Shortsight, Longsight, Astigmatism
Myopia is the number one reason people need glasses or contact lenses and it is typically first noticed in teenage years. A common complaint is not being able to see the board at school. Short sighted prescriptions are minus numbers (i.e. -2.50ds).
In order to see perfectly the light/image entering your eye must fall exactly onto your retina. With myopia the light is focussed in front of the retina and hence things in the distance appear blurred. This means that the eye is too powerful for its size. No one knows the exact cause of myopia but it can often run in families and may be more common with people who do lots of close work in early and teenage life.
Long sightedness (Hypermetropia)
Hypermetropia typically affects older people and is often first noticed as people reach their mid 30’s. It normally initially affects your near vision but over time your distance vision can also become blurred. Long sighted prescriptions are always plus e.g. +2.00.

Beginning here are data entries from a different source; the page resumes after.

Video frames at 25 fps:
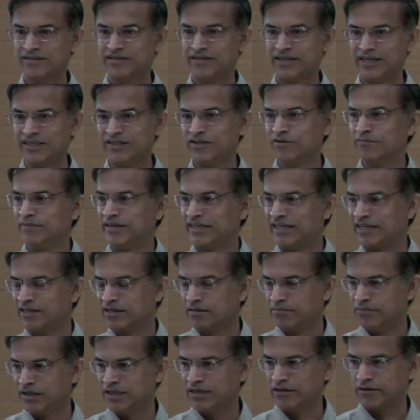Right? You're making
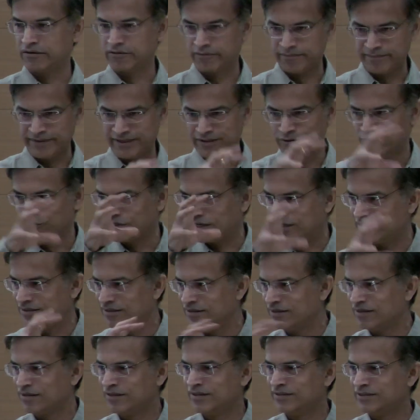a big equipment, you can
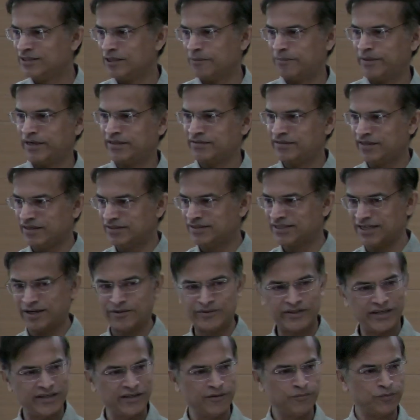separate things
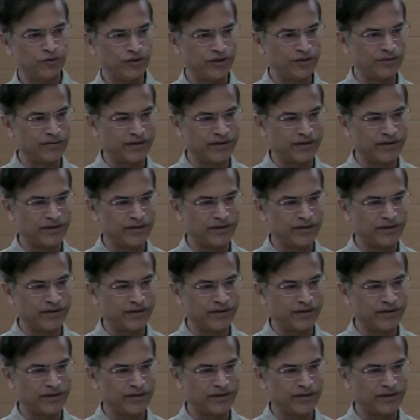out and you put it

In order to see perfectly the light entering your eye must fall precisely onto your retina. If you are long sighted the light is focussed behind the retina, meaning that the eye is too weak for its size. People assume that long sightedness describes a condition whereby people are unable to see things close up but have perfect distance vision. Unfortunately hypermetropia is not quite as simple as this.
Many people who are long sighted can see perfectly well without spectacles.

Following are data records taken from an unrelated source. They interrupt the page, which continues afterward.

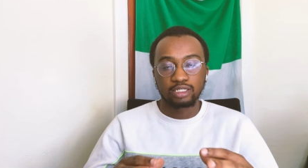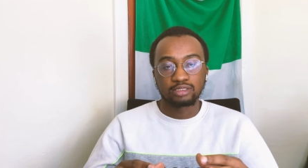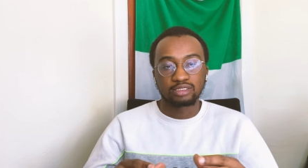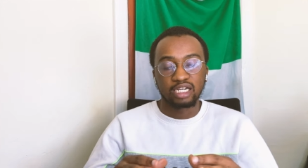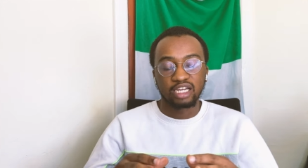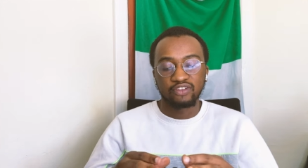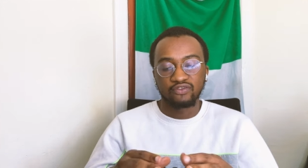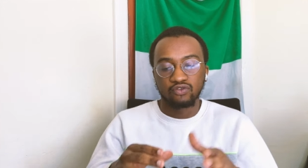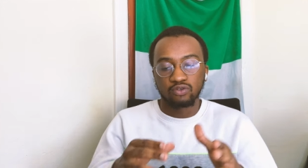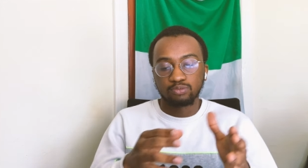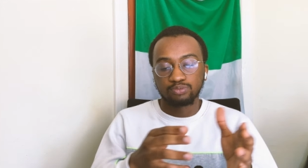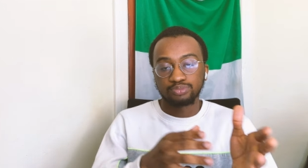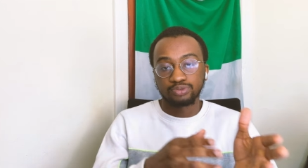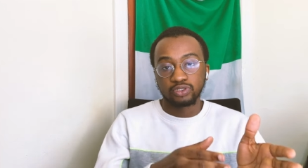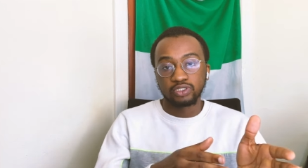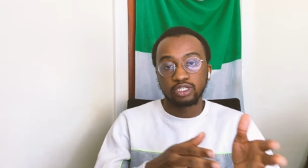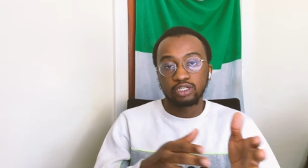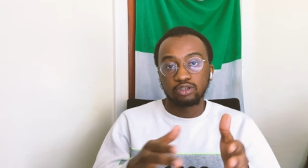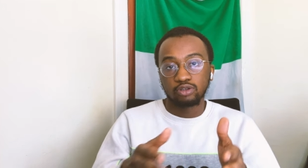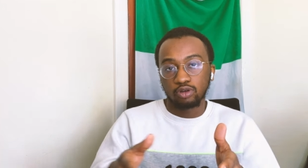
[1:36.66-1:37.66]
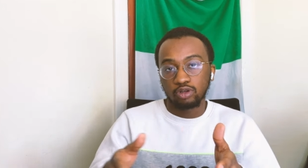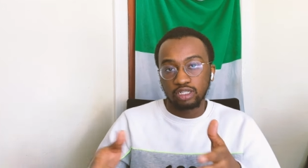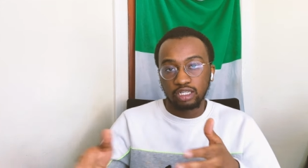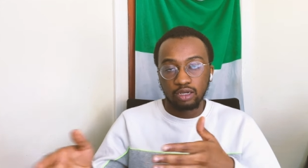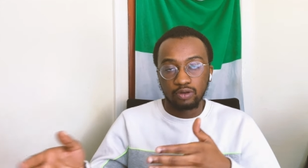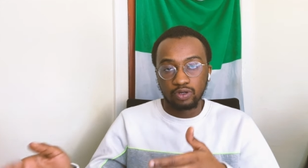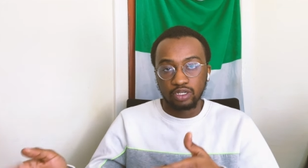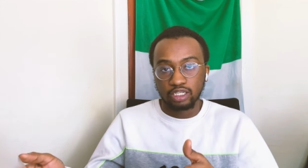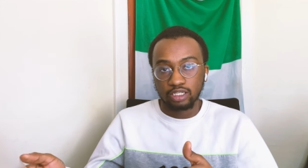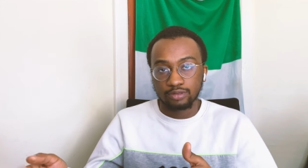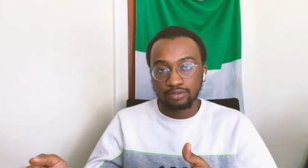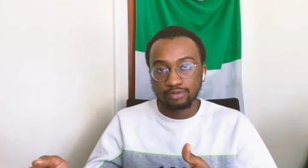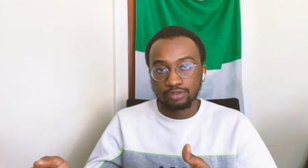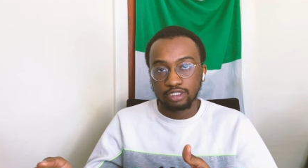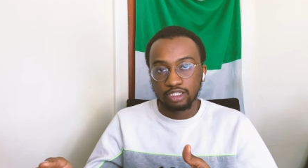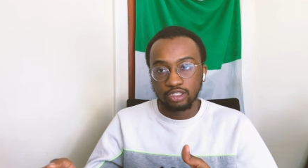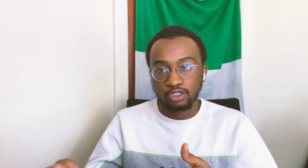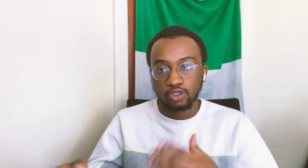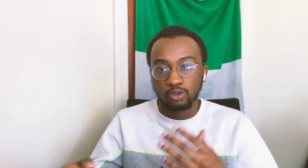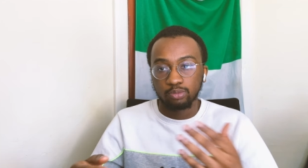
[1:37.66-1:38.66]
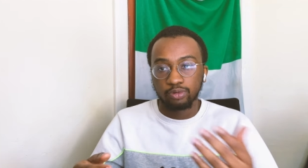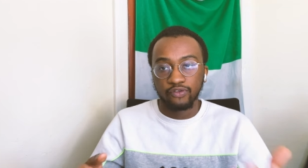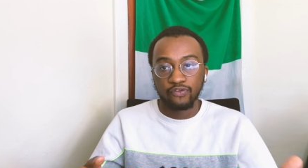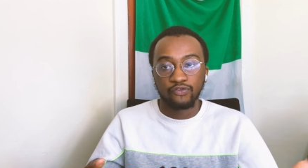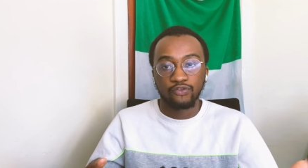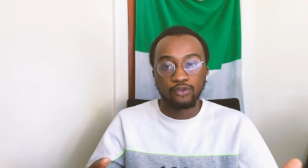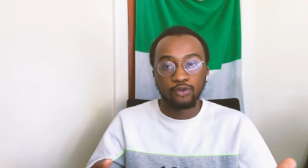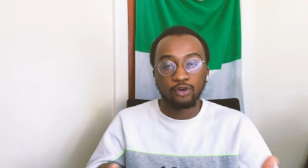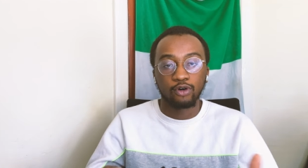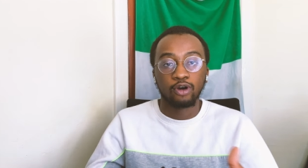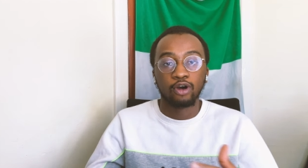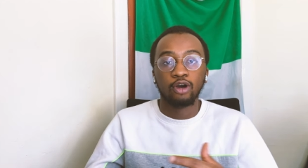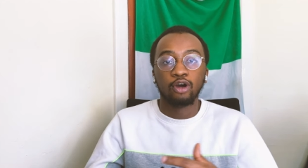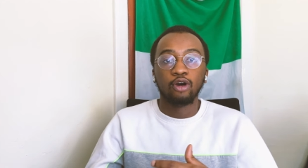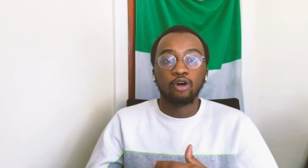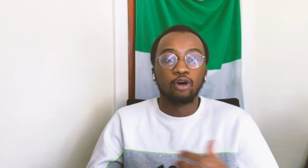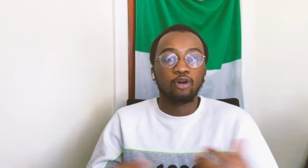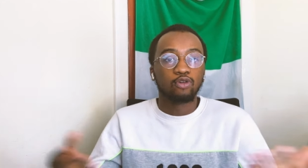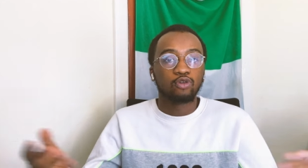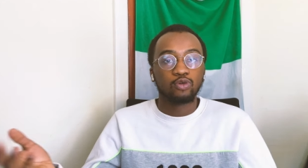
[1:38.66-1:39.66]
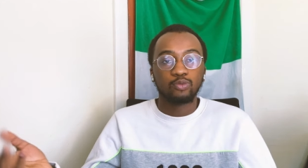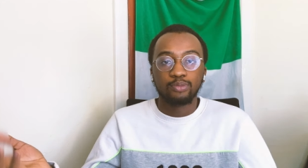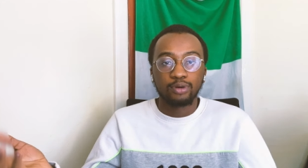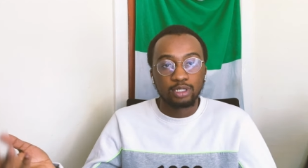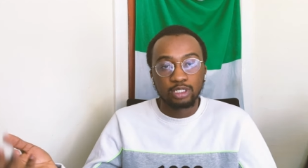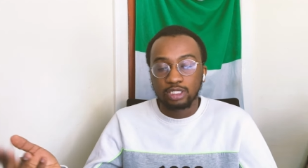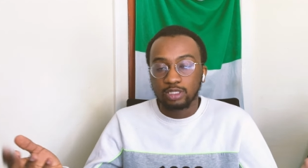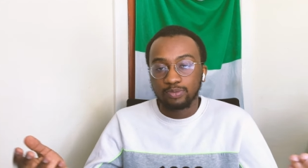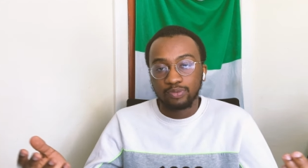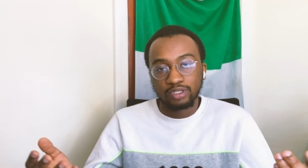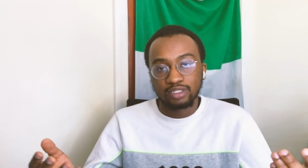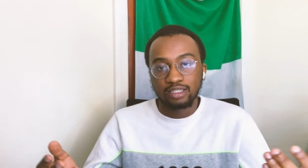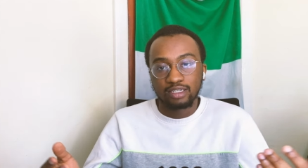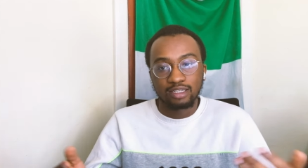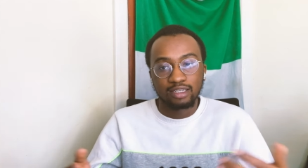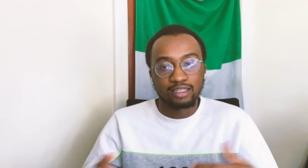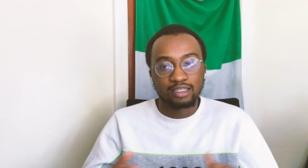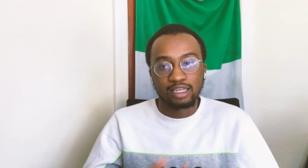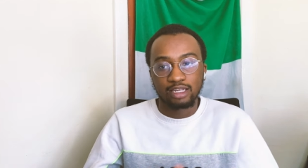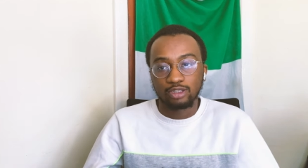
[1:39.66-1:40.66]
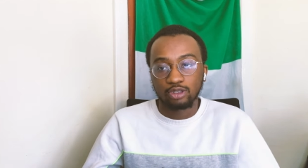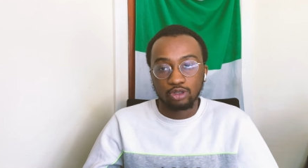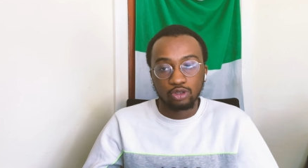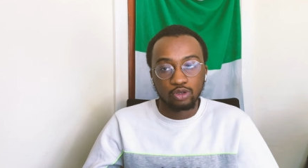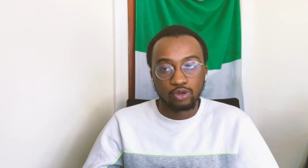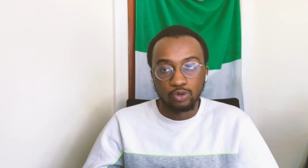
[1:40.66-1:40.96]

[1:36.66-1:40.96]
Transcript: arise from a pre-lockdown experience, so before Uncle Boris basically sent us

Whether or not your vision is affected is down to 2 factors:
- Age: If you are young then you may well be unaffected by your long sightedness as the natural lens in your eye is able to refocus (accommodate) the light from behind the retina onto the retina (the lens cannot do this for short sightedness). Young long sighted people may complain of frontal or temporal headaches but see clearly. As you get older the lens in your eye begins to lose its ability to refocus this light and therefore things start to become blurred. This initially begins with loss of near vision but soon extends to distance vision.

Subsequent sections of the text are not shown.